Men have orgasms when hooking up. Why do some women complain that they do not?
Tom Wolfe pointed out in his book, Hooking Up, that it was not only boys who used to hook up with girls to “score” sexually, but that thirteen- and fourteen-year old girls were willingly and easily going down on boys in school corridors and stairwells during the two-minute break between classes.
Many girls thought that this is what they had to do to be popular with boys. Some even went so far as to have their tongues pierced with a barbell because it was known to enhance sexual pleasure for the recipient of oral sex. Then they became very agitated when some classmates went online to spread the rumor that they were whores. One adolescent patient of mine liked a boy in school, so she filmed herself masturbating and sent it to him electronically. It was supposed to make him like her. It backfired terribly. In hours, there she was online, masturbating for all the world to see. She made a serious suicide attempt and had to be hospitalized. She did not understand what had happened. It was not fair, she told me.
Today, many women are just as active as men when it comes to casual sex and they too are complaining about the unfairness they are finding in hooking up. The Science section of the New York Times published an article around a month ago, “In Hookups, Inequality Still Reigns”, about how in sexual hookups many women are finding that they usually do not enjoy the same orgasmic satisfaction that they have in a more serious, committed relationship, and many often have regrets about casual sex. One woman complained that when she hooked up with a man in college, he showed no interest in her sexual satisfaction, and that the next time they got together, it happened again. “He didn’t even care”, she said “I don’t think he even tried at all.” He just fell asleep immediately, leaving her alone and very frustrated.
I wondered why would she expect it to be different the second time. In a casual relationship, why would she expect him to care? Men tend to need less caring from their partner to have an orgasm than women and tend to achieve orgasm faster. That’s what hooking up means to a man. Generally it does not mean caring about his partner.
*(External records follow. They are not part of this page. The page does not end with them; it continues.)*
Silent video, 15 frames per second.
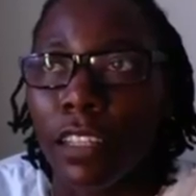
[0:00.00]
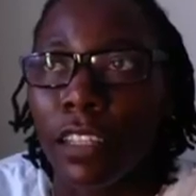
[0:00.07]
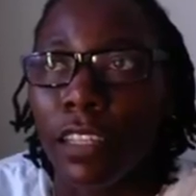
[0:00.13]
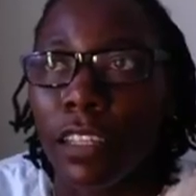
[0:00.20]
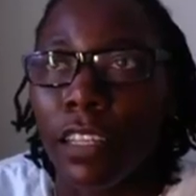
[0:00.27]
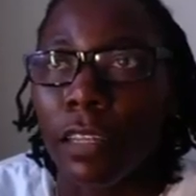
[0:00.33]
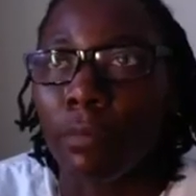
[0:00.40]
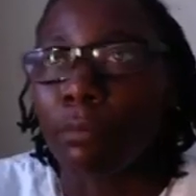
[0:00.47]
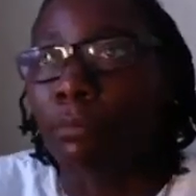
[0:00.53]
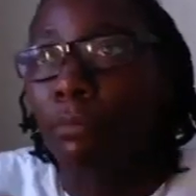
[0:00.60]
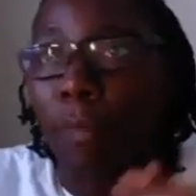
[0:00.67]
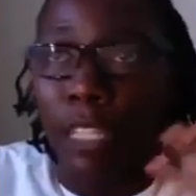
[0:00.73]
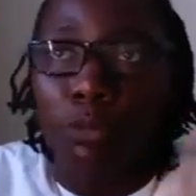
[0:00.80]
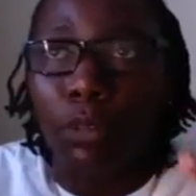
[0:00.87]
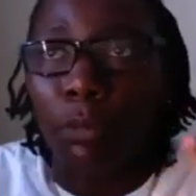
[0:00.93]
it
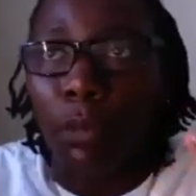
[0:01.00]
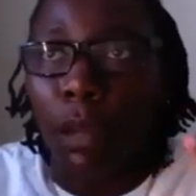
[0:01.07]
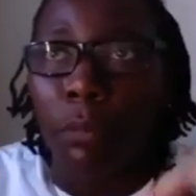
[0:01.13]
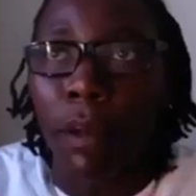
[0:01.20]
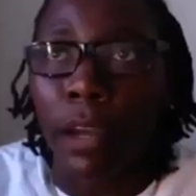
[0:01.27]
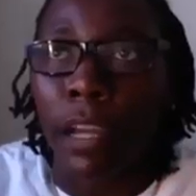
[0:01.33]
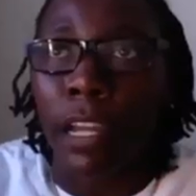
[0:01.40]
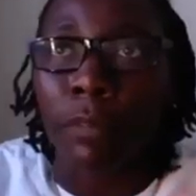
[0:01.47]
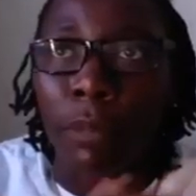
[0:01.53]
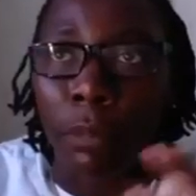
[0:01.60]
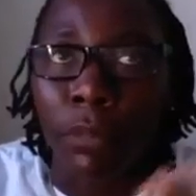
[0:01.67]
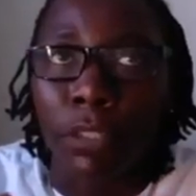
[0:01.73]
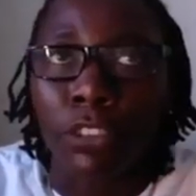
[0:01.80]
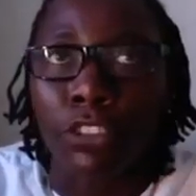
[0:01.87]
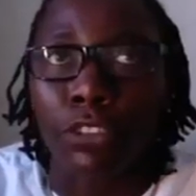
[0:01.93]
messed with my mind, my
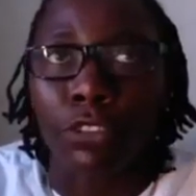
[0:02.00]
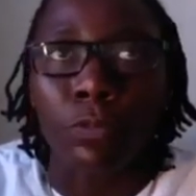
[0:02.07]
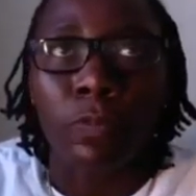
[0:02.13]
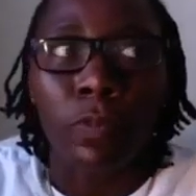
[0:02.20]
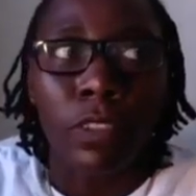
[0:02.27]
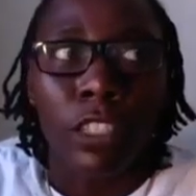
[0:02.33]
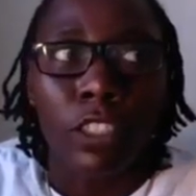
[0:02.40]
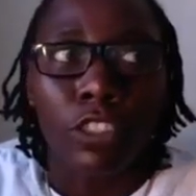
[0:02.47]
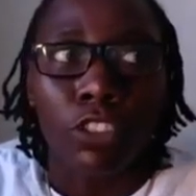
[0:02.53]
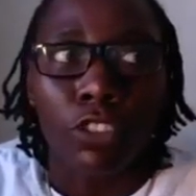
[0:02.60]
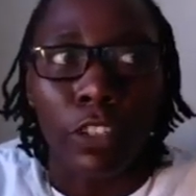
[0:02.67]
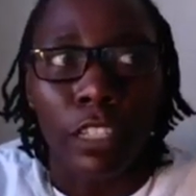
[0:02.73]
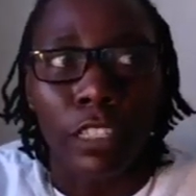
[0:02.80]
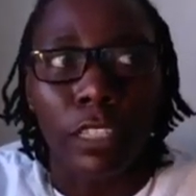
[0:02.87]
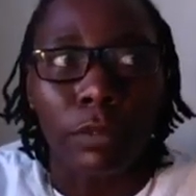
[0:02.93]
mental. So
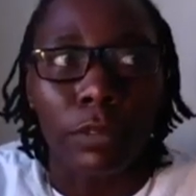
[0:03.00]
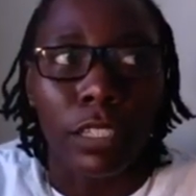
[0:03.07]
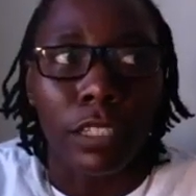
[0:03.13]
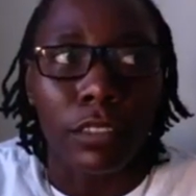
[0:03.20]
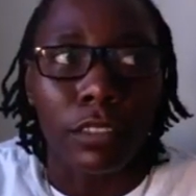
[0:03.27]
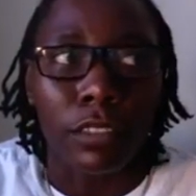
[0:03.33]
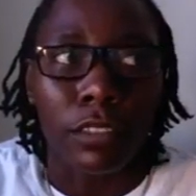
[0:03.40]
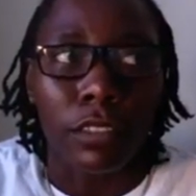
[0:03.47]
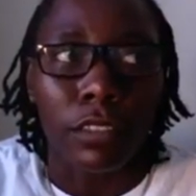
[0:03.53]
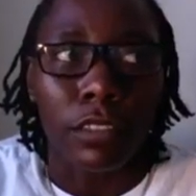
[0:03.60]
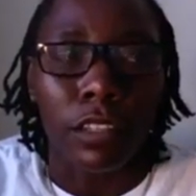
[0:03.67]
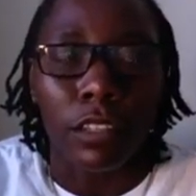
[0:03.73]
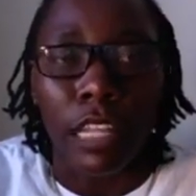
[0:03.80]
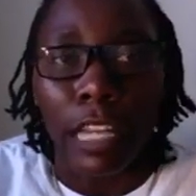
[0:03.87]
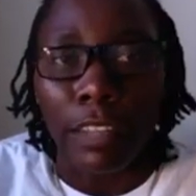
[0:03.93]
I ended up getting a
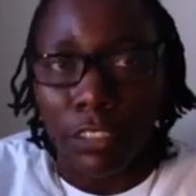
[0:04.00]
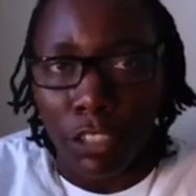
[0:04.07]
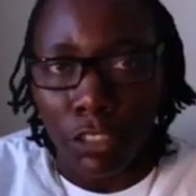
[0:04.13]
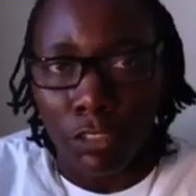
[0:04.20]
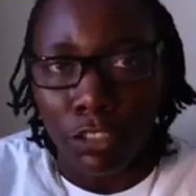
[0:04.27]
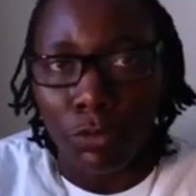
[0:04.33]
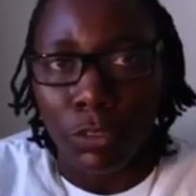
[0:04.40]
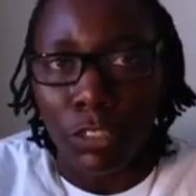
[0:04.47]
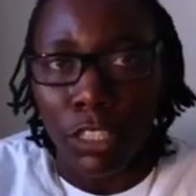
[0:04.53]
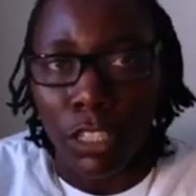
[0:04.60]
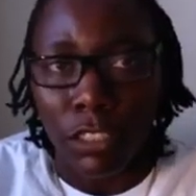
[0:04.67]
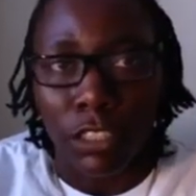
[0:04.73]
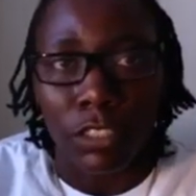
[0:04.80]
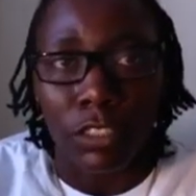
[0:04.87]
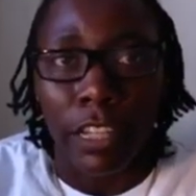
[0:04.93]
life coach, which I
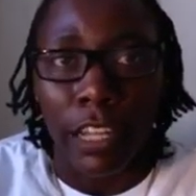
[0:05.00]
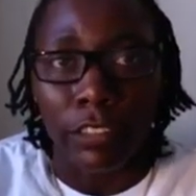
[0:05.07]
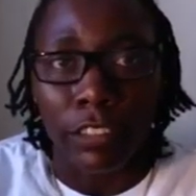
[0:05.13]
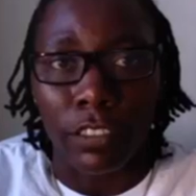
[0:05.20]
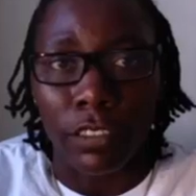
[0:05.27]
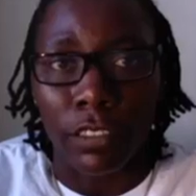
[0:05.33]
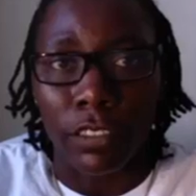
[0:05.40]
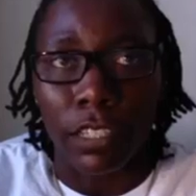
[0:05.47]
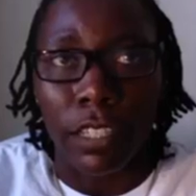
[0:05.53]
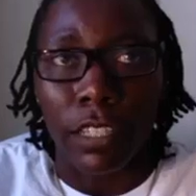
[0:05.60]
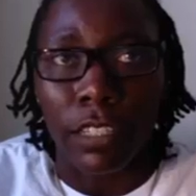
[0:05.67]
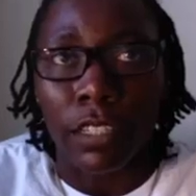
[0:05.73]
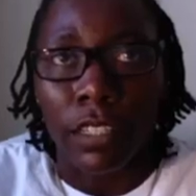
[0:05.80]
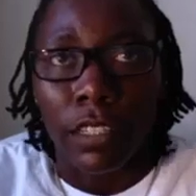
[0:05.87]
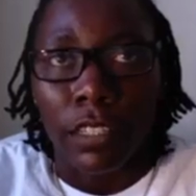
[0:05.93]
still have to this
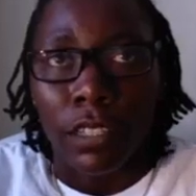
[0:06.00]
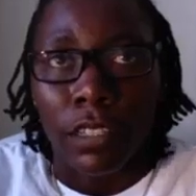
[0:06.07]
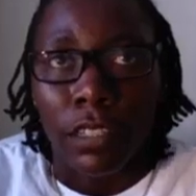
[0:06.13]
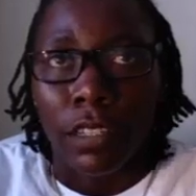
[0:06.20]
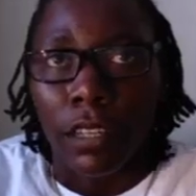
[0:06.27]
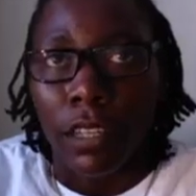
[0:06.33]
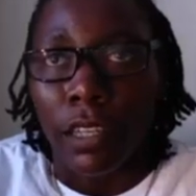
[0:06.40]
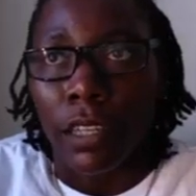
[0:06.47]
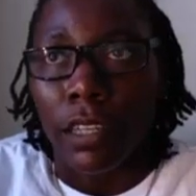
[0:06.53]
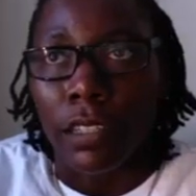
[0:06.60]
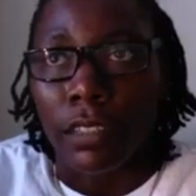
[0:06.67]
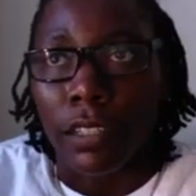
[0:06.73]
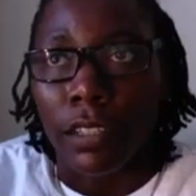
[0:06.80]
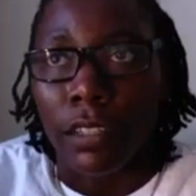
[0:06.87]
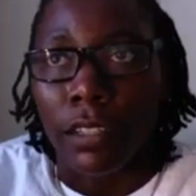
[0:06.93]
day.
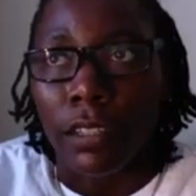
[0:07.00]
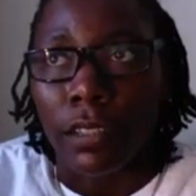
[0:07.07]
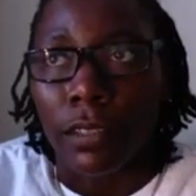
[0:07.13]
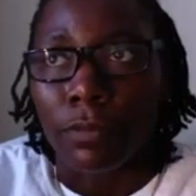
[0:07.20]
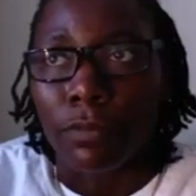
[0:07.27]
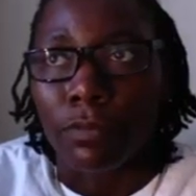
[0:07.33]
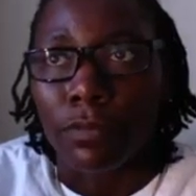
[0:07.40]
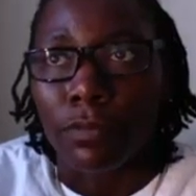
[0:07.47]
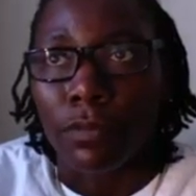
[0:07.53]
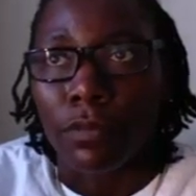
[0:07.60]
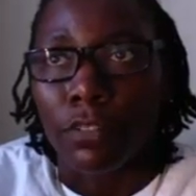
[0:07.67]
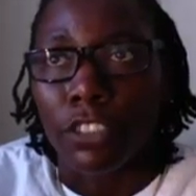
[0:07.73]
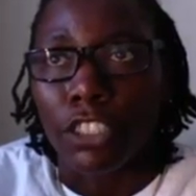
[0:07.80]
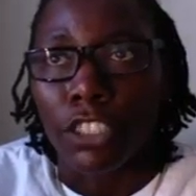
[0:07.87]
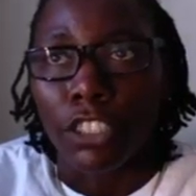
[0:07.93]
And
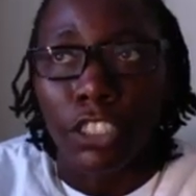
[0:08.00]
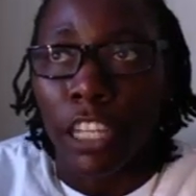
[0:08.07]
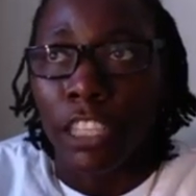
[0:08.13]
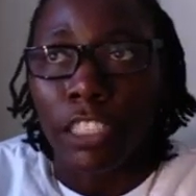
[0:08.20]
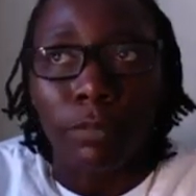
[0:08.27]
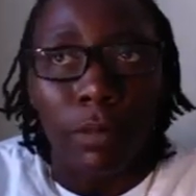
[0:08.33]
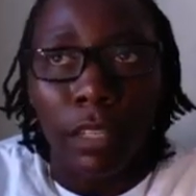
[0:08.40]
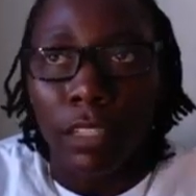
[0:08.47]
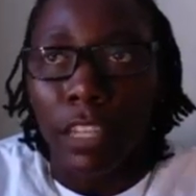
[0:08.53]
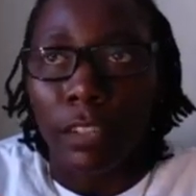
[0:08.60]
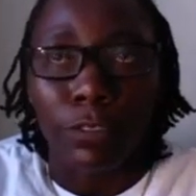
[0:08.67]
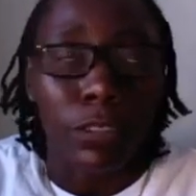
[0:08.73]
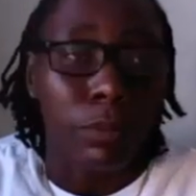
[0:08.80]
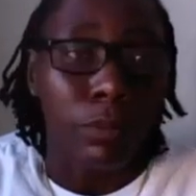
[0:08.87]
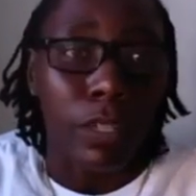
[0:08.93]
she changed my
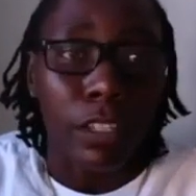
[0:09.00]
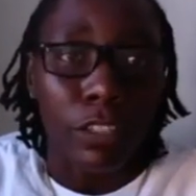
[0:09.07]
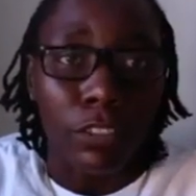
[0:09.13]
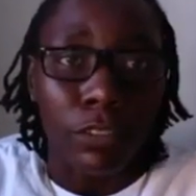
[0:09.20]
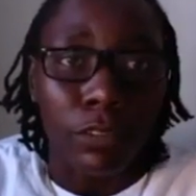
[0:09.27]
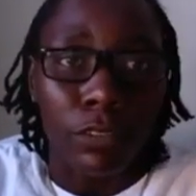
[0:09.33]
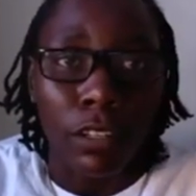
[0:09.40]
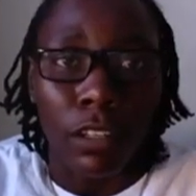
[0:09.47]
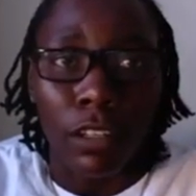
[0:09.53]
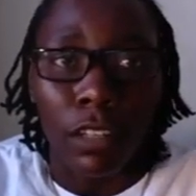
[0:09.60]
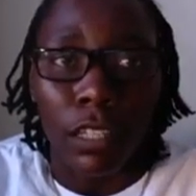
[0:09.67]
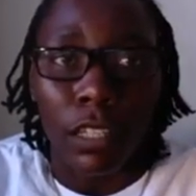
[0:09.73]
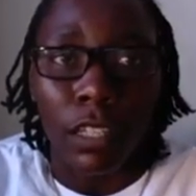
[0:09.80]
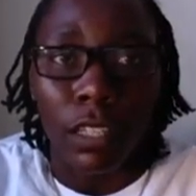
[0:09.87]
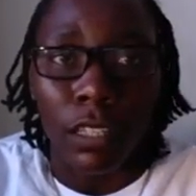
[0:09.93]
life for the better
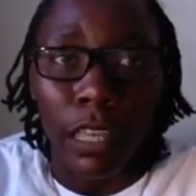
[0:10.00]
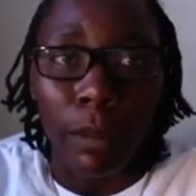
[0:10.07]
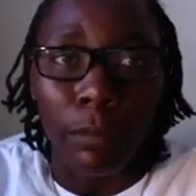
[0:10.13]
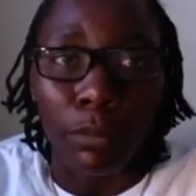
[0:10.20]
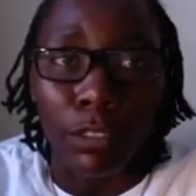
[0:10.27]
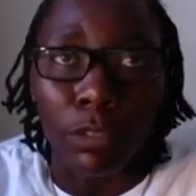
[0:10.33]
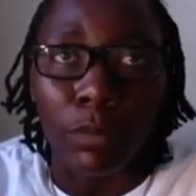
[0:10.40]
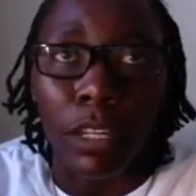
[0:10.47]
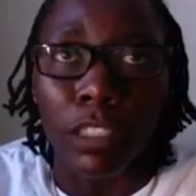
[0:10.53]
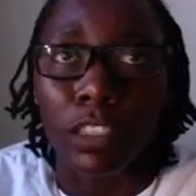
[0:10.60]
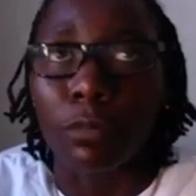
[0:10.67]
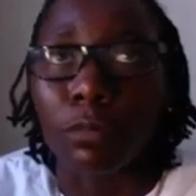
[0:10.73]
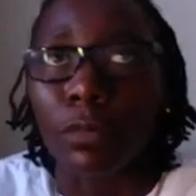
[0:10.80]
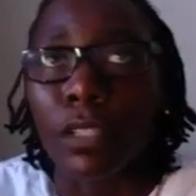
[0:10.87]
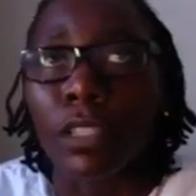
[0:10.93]
in that
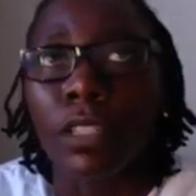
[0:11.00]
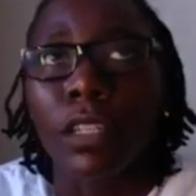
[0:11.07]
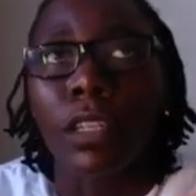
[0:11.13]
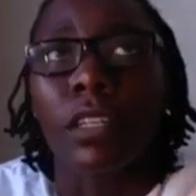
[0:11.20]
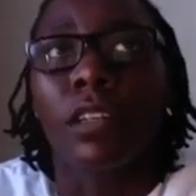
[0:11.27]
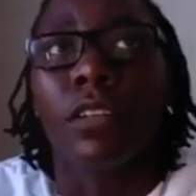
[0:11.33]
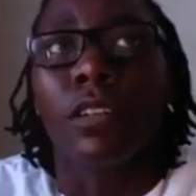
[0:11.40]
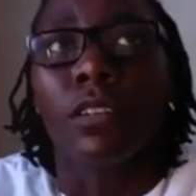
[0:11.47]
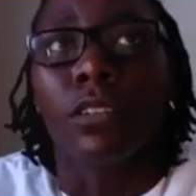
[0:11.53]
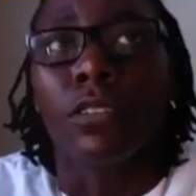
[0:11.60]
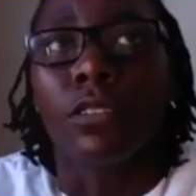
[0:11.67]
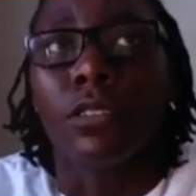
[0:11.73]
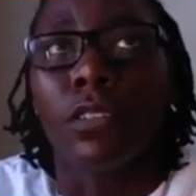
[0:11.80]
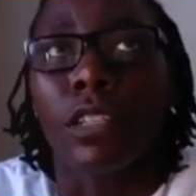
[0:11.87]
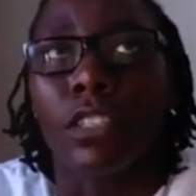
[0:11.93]
perspective. But
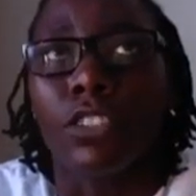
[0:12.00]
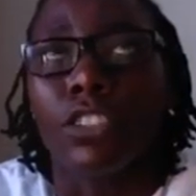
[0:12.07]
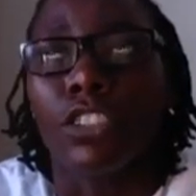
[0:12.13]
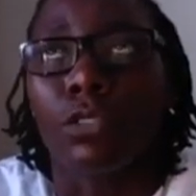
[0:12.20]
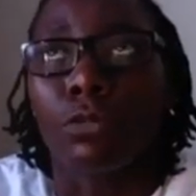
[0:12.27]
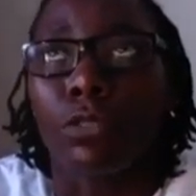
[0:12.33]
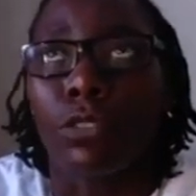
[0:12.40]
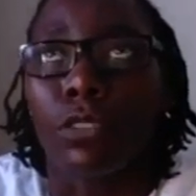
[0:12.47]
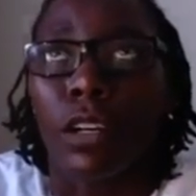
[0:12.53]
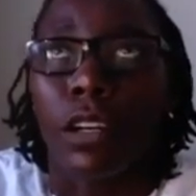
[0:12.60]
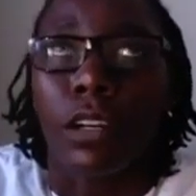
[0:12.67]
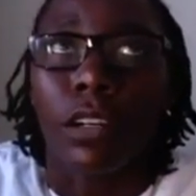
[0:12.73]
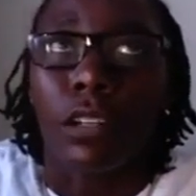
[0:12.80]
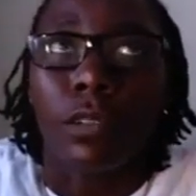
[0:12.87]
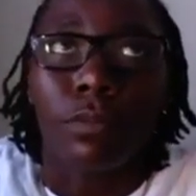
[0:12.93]
in
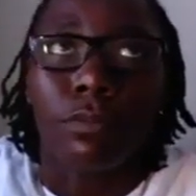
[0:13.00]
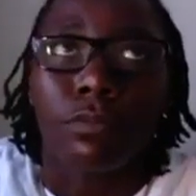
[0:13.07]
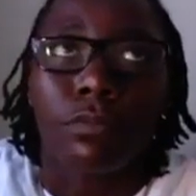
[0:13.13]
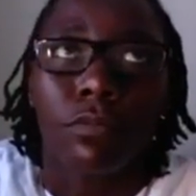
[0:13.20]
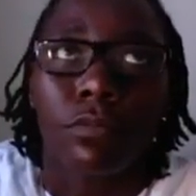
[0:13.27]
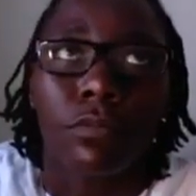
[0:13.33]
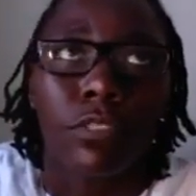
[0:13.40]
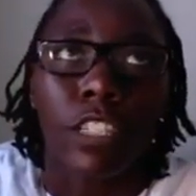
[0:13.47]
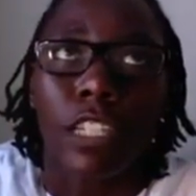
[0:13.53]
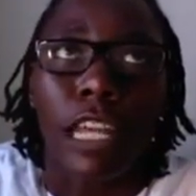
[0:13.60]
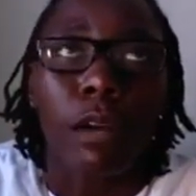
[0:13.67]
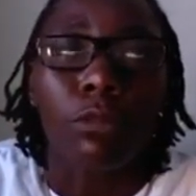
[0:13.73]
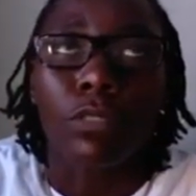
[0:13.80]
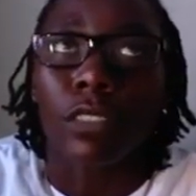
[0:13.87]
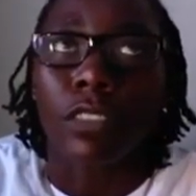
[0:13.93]
general, yeah,
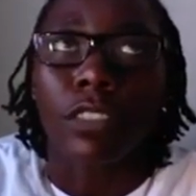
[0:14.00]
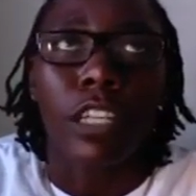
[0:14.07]
that was the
Women should not expect it.
Women who complain that their hookup partner did not care enough to bring her to orgasm should understand that they can’t have it both ways. Blame it on evolution. Women generally need to feel cared for enough during sex to allow themselves to let go enough to release all inhibitions. As I wrote in my new book Hungry for Ecstasy: Trauma, the Brain, and the Influence of the Sixties, whether it is a male or female having an orgasm, all orgasms feature rhythmic pelvic contractions, an increase in the heart rate and blood pressure, rapid breathing and increased muscle tension, followed by, finally, the rapid release of all tension, the orgasm. For a woman to allow herself this pleasure, she must feel free of all inhibitions. Not so for most men, although there are some who do need to feel cared for to have an orgasm, which I wrote about in the same book. We tend not to hear much about them, probably because it may imply that they are less than macho.
Like it or not, most women need to feel cared for to feel free of inhibitions. Nature designed it this way. Oxytocin is a hormone found in human breast milk. It is called the hormone of love and attachment, which I wrote about in an earlier blog. Oxytocin also increases arousal and satisfaction. Evolutionary theory tells us that nature is more concerned about the continuation of the species, which requires that a woman feel sufficiently cared for by her partner to have and raise children with him and also requires that men provide enough women with sperm to insure the survival of the species. While it may seem unfair, women really should not expect to have it both ways, casual sex and sex with a partner who cares enough to bring her to orgasm. As the Rolling Stones said,
I can't get no satisfaction
I can't get no satisfaction
'Cause I try and I try and I try and I try
Maybe it’s time that women stop trying in hookups.